Well known are variable Strömungsbeeinflussungssysteme, that is, charge moving devices, which are arranged in inlet channels of an example designed as a gasoline engine internal combustion engine. Such a charge movement device divides the respective inlet channel by means of a guide contour and comprises the previously mentioned flap, which is arranged, for example, in the flow direction of the air through the respective inlet channel shortly before an inlet channel flange. By means of the guide contour of the respective inlet channel is divided, for example, in an upper and a lower sub-channel. If the flap is closed, the flap closes the lower part of the channel, which is also referred to as the lower channel cross-section. In doing so, we only pass the inflowing air over the upper sub-channel. Before the respective inlet valve, in particular in front of the shaft, the guide contour ends. The flow of air is conducted via the guide contour to the part of the valve opening cross-section which faces away from the inlet channel flange and thus generates a strong rotational movement of the air in the cylinder, this rotational movement being also referred to as tumble or Tumbleströmung. This tumble-shaped flow can be used for combustion and emission.

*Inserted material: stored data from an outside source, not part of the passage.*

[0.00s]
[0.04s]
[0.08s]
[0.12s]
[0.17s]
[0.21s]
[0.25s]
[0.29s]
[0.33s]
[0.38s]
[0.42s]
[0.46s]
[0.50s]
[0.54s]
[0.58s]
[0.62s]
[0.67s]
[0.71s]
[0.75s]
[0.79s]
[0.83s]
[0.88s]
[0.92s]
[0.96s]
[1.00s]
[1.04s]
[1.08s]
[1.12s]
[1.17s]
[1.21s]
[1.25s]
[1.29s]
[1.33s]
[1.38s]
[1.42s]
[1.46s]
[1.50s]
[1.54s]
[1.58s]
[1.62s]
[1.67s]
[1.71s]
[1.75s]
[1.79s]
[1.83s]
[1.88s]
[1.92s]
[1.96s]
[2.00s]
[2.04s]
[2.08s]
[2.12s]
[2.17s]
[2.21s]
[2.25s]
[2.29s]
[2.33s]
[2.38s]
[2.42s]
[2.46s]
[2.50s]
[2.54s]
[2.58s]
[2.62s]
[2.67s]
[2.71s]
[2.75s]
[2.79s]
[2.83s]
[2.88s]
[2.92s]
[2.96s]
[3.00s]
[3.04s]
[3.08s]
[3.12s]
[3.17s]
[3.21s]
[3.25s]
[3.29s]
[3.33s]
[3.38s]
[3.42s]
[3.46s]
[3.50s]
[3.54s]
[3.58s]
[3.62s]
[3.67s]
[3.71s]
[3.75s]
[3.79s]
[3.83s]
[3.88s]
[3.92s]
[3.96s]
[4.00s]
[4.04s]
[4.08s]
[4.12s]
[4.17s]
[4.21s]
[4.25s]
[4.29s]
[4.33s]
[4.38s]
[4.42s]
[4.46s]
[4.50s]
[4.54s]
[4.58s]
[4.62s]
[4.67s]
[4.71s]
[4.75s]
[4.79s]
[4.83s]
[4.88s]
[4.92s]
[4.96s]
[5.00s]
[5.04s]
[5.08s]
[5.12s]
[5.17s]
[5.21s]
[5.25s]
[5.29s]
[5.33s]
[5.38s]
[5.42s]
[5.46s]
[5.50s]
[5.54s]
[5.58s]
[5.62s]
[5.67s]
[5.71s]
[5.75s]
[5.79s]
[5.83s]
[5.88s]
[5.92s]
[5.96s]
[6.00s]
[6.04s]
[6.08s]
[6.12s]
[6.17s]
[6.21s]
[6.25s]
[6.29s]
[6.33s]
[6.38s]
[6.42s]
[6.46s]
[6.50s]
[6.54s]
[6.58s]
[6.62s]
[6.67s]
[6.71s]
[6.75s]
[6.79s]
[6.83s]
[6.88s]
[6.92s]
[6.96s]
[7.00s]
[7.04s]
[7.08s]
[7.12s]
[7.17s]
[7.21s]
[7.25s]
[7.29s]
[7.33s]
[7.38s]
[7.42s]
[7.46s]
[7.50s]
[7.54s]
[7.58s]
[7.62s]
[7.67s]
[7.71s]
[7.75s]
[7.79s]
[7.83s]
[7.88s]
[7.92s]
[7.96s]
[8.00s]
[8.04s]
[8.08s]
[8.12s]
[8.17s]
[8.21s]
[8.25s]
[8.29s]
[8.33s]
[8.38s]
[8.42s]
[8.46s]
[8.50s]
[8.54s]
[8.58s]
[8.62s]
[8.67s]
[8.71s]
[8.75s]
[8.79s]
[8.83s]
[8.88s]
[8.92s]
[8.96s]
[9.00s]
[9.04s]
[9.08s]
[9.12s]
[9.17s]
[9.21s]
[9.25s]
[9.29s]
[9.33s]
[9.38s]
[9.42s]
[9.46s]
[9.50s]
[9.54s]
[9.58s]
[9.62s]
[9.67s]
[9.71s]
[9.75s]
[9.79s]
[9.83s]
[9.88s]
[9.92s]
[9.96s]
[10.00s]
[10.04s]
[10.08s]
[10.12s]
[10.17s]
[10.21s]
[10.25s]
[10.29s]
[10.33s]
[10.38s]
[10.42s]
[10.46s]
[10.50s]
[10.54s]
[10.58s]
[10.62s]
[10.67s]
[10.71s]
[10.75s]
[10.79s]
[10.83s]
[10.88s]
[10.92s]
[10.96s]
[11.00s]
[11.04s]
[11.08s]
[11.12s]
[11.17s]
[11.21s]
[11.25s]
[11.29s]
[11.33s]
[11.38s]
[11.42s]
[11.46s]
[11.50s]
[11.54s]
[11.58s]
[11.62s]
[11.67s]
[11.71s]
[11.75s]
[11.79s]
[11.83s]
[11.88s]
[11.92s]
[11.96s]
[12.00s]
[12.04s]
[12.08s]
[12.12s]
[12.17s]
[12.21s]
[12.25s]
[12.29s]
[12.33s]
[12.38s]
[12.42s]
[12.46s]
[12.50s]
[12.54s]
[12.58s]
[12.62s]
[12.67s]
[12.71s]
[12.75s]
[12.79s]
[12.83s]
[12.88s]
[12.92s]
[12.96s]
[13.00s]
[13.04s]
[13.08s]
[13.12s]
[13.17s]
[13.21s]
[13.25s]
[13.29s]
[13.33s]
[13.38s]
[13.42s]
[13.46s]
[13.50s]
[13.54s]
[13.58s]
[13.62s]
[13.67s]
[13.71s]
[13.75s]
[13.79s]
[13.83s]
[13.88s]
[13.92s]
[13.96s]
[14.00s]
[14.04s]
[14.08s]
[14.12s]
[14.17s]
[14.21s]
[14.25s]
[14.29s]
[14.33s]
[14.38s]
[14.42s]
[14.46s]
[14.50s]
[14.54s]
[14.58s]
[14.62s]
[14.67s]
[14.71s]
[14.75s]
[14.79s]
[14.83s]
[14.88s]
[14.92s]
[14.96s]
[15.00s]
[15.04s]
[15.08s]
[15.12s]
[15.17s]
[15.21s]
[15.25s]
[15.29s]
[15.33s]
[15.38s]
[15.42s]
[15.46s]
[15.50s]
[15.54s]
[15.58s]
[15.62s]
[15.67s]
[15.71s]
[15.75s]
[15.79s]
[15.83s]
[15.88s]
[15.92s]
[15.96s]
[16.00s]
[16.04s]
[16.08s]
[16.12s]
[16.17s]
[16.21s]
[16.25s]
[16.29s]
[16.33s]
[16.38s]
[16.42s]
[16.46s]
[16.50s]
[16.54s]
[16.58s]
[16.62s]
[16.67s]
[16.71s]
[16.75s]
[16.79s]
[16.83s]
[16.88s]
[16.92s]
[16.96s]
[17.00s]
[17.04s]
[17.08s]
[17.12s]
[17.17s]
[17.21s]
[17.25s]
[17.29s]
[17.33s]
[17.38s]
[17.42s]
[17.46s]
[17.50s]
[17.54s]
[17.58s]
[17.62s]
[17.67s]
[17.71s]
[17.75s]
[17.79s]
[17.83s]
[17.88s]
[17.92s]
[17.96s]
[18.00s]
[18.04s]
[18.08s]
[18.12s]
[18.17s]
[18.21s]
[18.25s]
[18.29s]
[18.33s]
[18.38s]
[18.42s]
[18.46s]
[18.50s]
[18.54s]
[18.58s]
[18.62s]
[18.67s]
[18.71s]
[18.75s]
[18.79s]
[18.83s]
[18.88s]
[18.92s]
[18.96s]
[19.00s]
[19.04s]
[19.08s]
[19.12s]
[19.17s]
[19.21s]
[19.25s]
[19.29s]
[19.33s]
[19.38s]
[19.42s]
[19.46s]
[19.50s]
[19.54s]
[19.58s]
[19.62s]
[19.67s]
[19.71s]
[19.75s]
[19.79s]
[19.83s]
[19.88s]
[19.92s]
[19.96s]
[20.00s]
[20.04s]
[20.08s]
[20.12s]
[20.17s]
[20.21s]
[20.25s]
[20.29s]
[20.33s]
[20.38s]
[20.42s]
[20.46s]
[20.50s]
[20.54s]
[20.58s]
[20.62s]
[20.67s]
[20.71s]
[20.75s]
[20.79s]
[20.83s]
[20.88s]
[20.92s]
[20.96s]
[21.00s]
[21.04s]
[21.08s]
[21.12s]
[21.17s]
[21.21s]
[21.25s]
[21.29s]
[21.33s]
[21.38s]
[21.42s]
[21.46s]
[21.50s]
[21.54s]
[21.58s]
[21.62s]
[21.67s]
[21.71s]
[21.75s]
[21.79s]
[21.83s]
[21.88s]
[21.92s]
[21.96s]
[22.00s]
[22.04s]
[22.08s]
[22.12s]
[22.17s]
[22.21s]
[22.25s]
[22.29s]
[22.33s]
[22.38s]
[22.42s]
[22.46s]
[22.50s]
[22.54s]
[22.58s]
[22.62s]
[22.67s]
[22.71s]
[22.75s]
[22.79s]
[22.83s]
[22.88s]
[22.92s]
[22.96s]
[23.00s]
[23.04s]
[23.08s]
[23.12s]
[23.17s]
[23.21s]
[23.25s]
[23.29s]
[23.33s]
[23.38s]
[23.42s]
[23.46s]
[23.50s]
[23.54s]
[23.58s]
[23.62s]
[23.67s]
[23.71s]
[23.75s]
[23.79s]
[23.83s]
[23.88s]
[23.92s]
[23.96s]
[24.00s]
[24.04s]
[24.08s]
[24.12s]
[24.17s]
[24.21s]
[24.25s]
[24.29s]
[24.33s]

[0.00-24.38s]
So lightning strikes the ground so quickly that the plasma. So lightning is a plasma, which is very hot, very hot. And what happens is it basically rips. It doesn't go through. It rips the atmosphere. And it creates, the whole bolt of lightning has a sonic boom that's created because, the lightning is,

The closing of the flap generates at high speeds of the internal combustion engine large throttle losses, so the flap should be open at these operating conditions. For cost reasons, the guide contour is usually formed from an at least substantially flat sheet metal body which is mounted laterally in a cylinder head of the internal combustion engine. In this case, the leading edge of the guide contour is usually straight.

In order to achieve a particularly strong rotational movement in the closed state of the flap, the guide contour should, however, be brought as close as possible to the respective inlet valve. Disadvantage of this conventionally provided procedure is that in the open state of the flap an undesirable influence of the flow conditions, in particular a throttling occurs. Thus, an independent optimization of the partial load or full load of the internal combustion engine is not possible.

This conflict of objectives can be canceled by means of the separating element according to the invention, since the inventive separation element allows the formation of a stronger Tumbleströmung with the flap closed at the same time higher filling with the flap open. Furthermore, the flow structure can be optimized by the targeted formation of secondary flows, for example to avoid undesired fuel discharge at the cylinder wall.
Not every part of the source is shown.